Because *getting the correct fit is so important*, you should aim to try on cycling shoes at the same time of day as you usually ride. This is because feet tend to swell throughout the day so if you usually ride first thing but buy a shoe you have tried on in the evening, it may end up being too big.
Different brands will fit differently, for example some are narrower than others. 
When you try your bike shoes on, don’t stand up and walk around in them. This is not what you will be using your shoes for, the weight distribution will be different to when cycling and so they will feel too small and uncomfortable. 
So sit down, and check you have *no movement of your feet*, other than possibly a little room to wiggle your toes slightly. Try to move the heel cup of the shoe – it shouldn’t move at all – otherwise it will do so when you ride, and you will not transfer power efficiently, and probably end up with blisters! 

Triathlon cycling shoes are generally worn without socks, so bear this in mind when trying them on. 
Another key feature of cycling shoes (both triathlon and cycling shoes in general) is the stiffness of the sole. A stiff sole allows effective transfer of power to the pedals. A carbon fiber sole is stiffer and lighter than molded plastic, and will last longer. 

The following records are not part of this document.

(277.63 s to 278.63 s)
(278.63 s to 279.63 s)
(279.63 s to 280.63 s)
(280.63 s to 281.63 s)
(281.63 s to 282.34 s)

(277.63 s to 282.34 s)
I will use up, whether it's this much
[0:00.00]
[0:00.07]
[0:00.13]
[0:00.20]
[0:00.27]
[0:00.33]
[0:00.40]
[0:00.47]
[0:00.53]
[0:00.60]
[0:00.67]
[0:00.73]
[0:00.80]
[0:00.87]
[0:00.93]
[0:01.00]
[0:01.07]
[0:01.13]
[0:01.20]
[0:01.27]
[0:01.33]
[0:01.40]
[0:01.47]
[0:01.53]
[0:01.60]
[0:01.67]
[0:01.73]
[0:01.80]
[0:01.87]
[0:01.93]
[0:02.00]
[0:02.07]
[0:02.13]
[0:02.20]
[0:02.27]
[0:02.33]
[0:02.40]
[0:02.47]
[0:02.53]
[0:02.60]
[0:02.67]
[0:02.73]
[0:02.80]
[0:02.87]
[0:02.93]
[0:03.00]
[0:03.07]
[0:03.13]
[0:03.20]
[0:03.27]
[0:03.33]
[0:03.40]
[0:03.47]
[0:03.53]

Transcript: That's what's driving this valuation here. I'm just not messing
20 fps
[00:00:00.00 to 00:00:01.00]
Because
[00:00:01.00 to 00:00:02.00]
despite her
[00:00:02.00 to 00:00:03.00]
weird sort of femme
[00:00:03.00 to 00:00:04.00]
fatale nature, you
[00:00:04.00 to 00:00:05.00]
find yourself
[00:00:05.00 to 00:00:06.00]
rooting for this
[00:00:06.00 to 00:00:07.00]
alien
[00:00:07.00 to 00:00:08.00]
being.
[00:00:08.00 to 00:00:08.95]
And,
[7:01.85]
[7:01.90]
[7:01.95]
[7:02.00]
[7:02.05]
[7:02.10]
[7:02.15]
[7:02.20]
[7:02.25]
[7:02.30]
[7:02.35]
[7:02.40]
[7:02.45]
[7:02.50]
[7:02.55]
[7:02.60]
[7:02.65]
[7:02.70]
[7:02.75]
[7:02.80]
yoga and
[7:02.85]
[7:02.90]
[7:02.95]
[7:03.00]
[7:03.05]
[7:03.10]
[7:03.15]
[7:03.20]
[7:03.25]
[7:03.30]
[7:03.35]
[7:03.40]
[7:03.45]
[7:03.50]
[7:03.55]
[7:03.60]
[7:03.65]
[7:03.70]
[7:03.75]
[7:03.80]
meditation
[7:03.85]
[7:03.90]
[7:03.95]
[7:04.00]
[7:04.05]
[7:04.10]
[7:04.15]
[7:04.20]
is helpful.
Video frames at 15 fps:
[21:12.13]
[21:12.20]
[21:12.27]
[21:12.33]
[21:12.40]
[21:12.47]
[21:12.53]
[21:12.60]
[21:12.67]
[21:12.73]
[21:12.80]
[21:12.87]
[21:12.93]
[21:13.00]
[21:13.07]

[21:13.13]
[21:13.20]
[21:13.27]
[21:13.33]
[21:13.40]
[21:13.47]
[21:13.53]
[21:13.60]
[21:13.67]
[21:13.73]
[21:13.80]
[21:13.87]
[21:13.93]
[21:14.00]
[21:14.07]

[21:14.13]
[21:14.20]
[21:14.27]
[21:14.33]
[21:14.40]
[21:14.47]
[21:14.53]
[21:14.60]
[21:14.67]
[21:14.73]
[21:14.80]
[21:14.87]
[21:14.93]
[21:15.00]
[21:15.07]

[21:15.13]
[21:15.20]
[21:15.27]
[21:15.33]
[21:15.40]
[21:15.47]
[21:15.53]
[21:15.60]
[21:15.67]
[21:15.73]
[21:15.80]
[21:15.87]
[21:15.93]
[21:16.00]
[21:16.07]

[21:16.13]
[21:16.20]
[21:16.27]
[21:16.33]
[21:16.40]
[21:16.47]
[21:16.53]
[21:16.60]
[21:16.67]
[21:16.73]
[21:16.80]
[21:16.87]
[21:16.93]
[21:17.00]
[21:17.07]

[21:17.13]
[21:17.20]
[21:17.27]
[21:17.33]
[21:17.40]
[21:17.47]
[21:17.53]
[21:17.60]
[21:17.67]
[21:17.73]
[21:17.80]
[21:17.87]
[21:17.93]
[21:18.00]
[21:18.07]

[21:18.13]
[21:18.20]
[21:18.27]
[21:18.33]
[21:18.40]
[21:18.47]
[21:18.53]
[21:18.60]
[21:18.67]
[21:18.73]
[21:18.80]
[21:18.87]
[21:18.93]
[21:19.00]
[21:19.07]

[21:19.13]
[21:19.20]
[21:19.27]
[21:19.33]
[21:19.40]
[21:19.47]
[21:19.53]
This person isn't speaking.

There are links to some brands and more reccomendations, to read the full article go here: Triathlon Cycling Shoes - How To Choose The Right Ones.


----------



## M.Ray (Apr 2, 2013)

Thank you! 
After reading the article I just posted, It seems like it´s important to wear your exact size, but the shoes I´m buying have those insoles you put on the oven and then wear them to get the exact shape of your feet. So I guess (hope) that will compensate the extra centimeter.
Take care!


----------



## looigi (Nov 24, 2010)

IMO, I think the whole "transfer of power" thing is way overstated, and possibly erroneous with respect to how shoes fit. I find a bit of looseness to be beneficial in preventing hot spots, numbness, or pain over longer rides. The added ventilation helps too.


----------



## M.Ray (Apr 2, 2013)

Agree!! the difference on transfer of power may be barely noticeable.
I just wish I won´t get blisters if there´s a lot of movement or numbness if my support is not where it´s supposed to be (metatarse over the cleets). I´ll get the shoes size 38 and see how it goes, 1 cm doesn´t sound too bad.


----------



## looigi (Nov 24, 2010)

M.Ray said:


> Agree!! the difference on transfer of power may be barely noticeable.


I doubt is even measurable, much less perceivable. 

EU shoe sizes are not cm. The nominal difference in last length between 37 and 38 is 0.6 cm. Of course size is only a guideline and you have to try on the specific shoes in question.


----------